_WHAT THIS TASK INVOLVES_:
Everything from the line containing "[0:04.56-0:05.56]" through the line containing "[0:12.16-0:13.16]" should be repeated exactly, and nothing else from the data.

═══ GIVEN INFORMATION

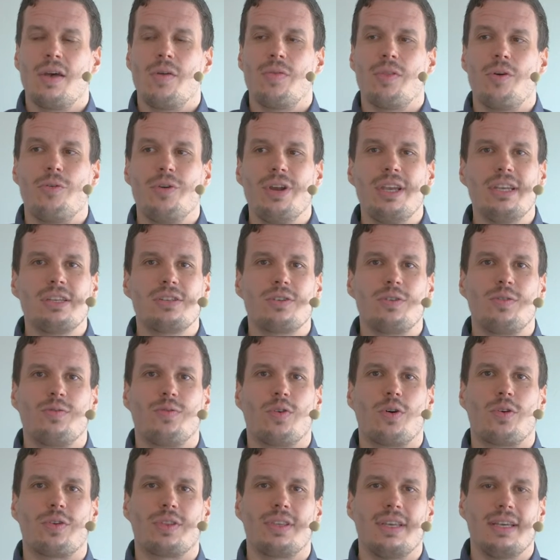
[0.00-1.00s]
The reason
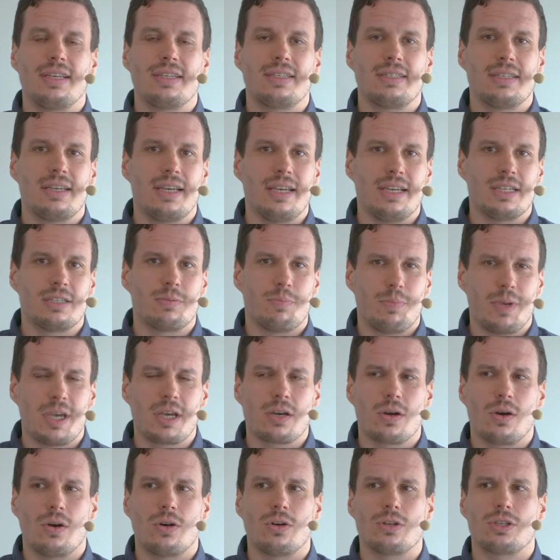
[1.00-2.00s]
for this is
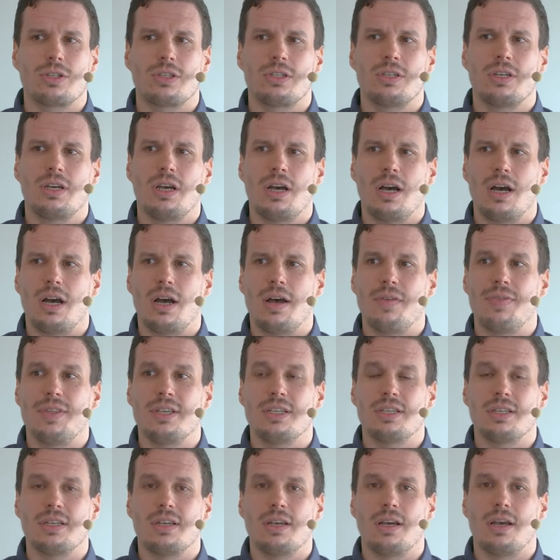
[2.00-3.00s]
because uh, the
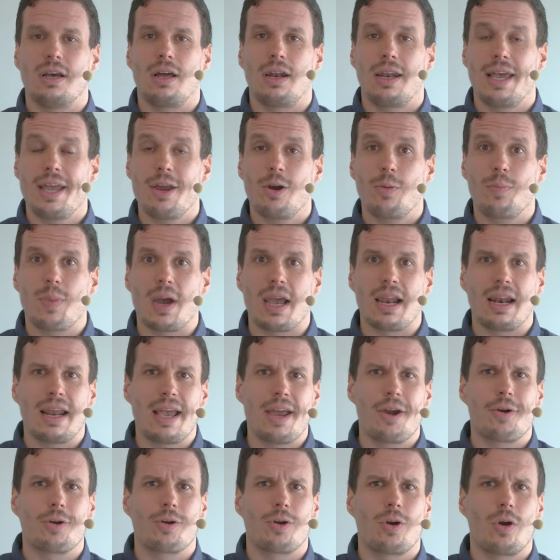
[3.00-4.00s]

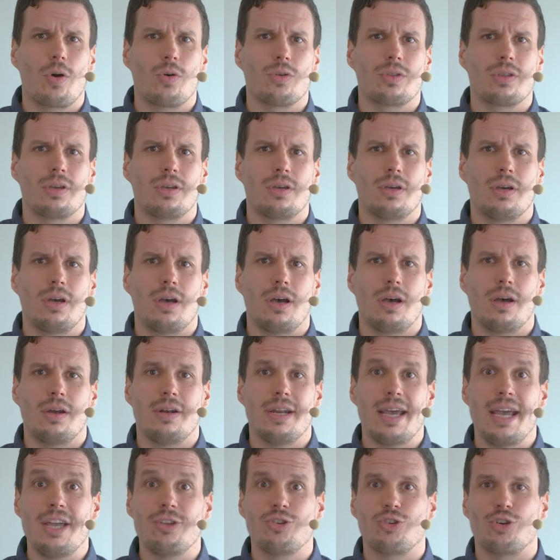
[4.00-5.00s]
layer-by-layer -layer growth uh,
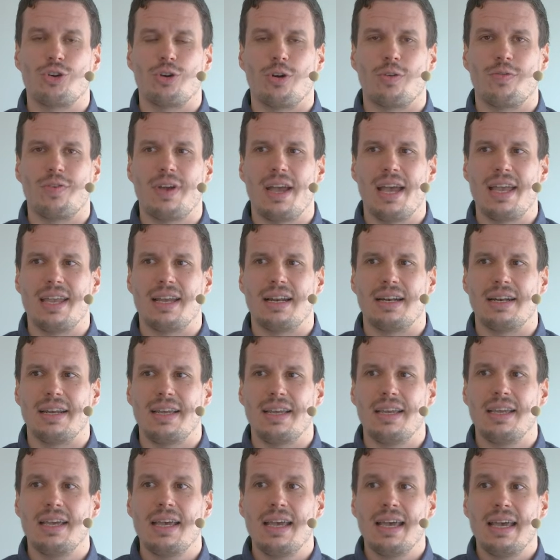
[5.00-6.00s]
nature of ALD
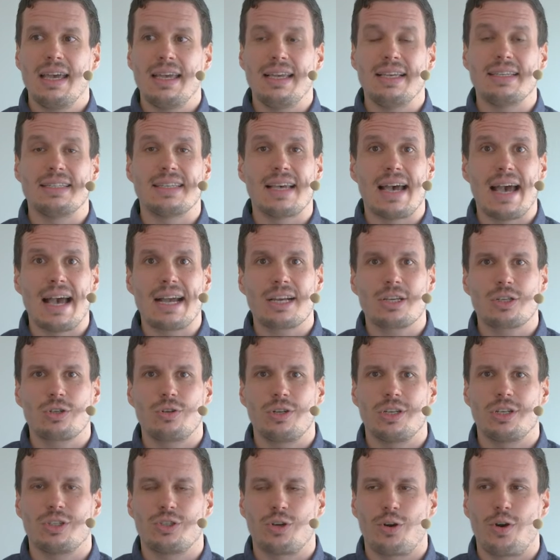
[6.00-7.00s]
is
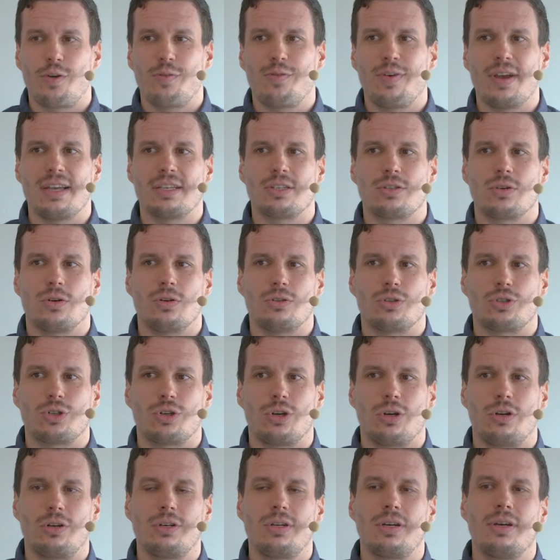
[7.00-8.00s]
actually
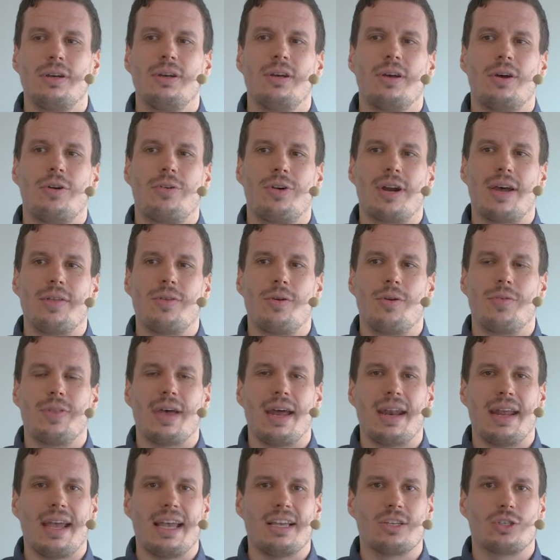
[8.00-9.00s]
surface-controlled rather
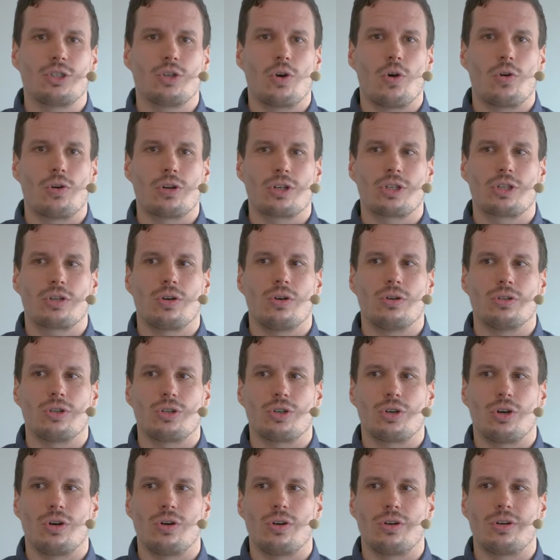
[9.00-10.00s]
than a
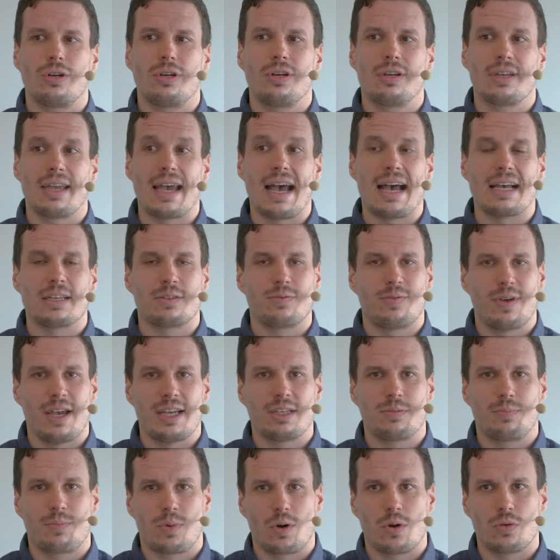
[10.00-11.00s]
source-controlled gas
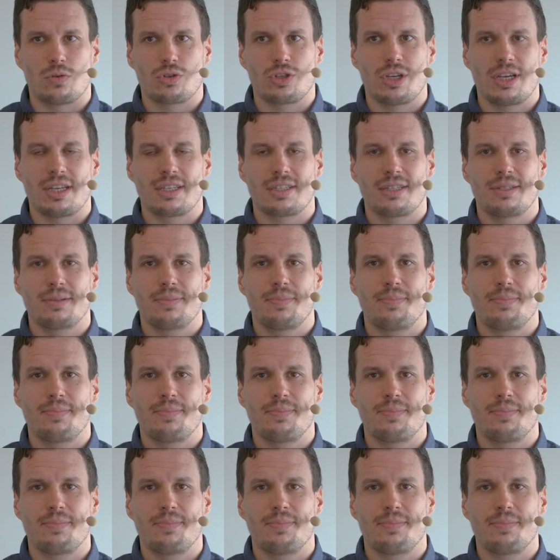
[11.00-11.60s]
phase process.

══════
═══ GIVEN INFORMATION

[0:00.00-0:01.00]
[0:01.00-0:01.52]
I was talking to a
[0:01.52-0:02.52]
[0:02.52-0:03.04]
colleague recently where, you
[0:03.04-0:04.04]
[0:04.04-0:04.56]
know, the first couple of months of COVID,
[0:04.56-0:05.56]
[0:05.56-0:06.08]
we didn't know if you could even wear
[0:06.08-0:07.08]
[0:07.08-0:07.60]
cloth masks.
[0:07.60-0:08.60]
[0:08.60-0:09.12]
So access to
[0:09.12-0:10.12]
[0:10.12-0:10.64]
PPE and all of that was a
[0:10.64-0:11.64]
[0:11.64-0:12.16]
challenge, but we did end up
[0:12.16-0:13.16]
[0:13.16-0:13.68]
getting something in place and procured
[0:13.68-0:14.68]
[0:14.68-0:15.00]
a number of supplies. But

══════

_ANSWER TO THIS EXERCISE_:
[0:04.56-0:05.56]
[0:05.56-0:06.08]
we didn't know if you could even wear
[0:06.08-0:07.08]
[0:07.08-0:07.60]
cloth masks.
[0:07.60-0:08.60]
[0:08.60-0:09.12]
So access to
[0:09.12-0:10.12]
[0:10.12-0:10.64]
PPE and all of that was a
[0:10.64-0:11.64]
[0:11.64-0:12.16]
challenge, but we did end up
[0:12.16-0:13.16]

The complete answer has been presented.